▶ TASK INSTRUCTIONS
Write the records out exactly, so that no picture remains in the copy.

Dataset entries
<<<<

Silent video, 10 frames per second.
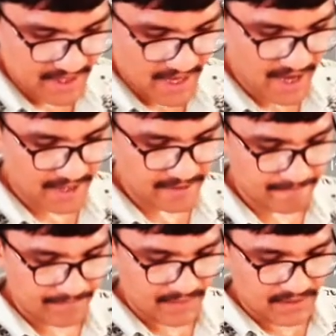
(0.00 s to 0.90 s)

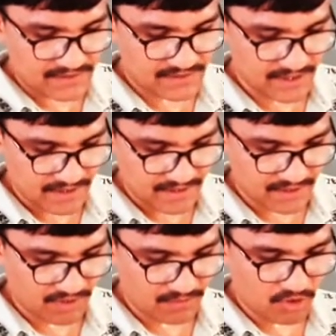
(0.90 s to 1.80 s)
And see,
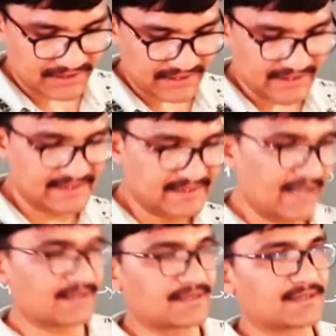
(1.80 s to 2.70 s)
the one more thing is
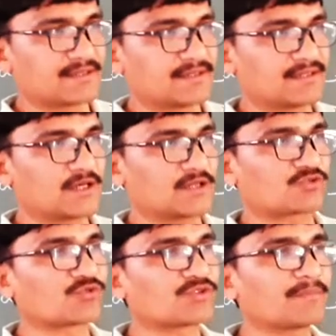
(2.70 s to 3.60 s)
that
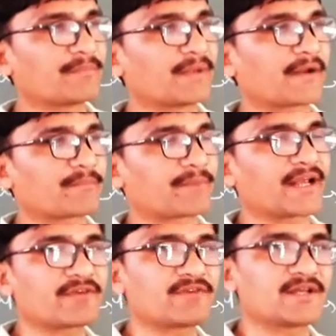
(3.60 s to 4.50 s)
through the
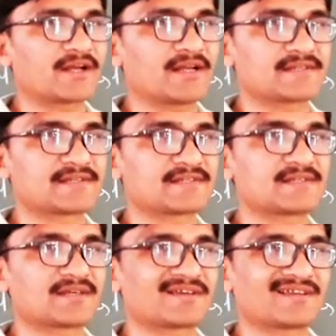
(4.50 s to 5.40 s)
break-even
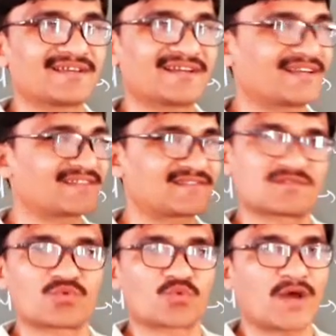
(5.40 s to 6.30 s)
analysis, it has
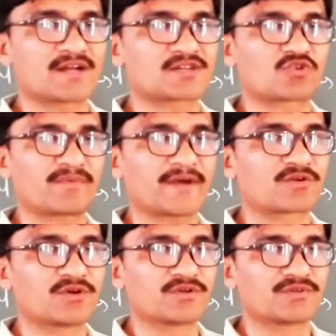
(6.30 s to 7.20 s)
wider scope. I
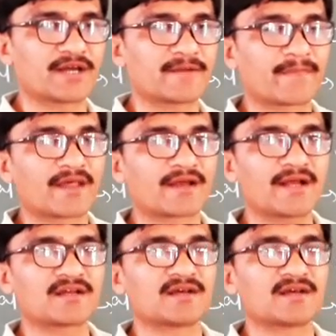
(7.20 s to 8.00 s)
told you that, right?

>>>>

▶ WRITTEN REPLY
Silent video, 10 frames per second.
(0.00 s to 0.90 s)

(0.90 s to 1.80 s)
And see,
(1.80 s to 2.70 s)
the one more thing is
(2.70 s to 3.60 s)
that
(3.60 s to 4.50 s)
through the
(4.50 s to 5.40 s)
break-even
(5.40 s to 6.30 s)
analysis, it has
(6.30 s to 7.20 s)
wider scope. I
(7.20 s to 8.00 s)
told you that, right?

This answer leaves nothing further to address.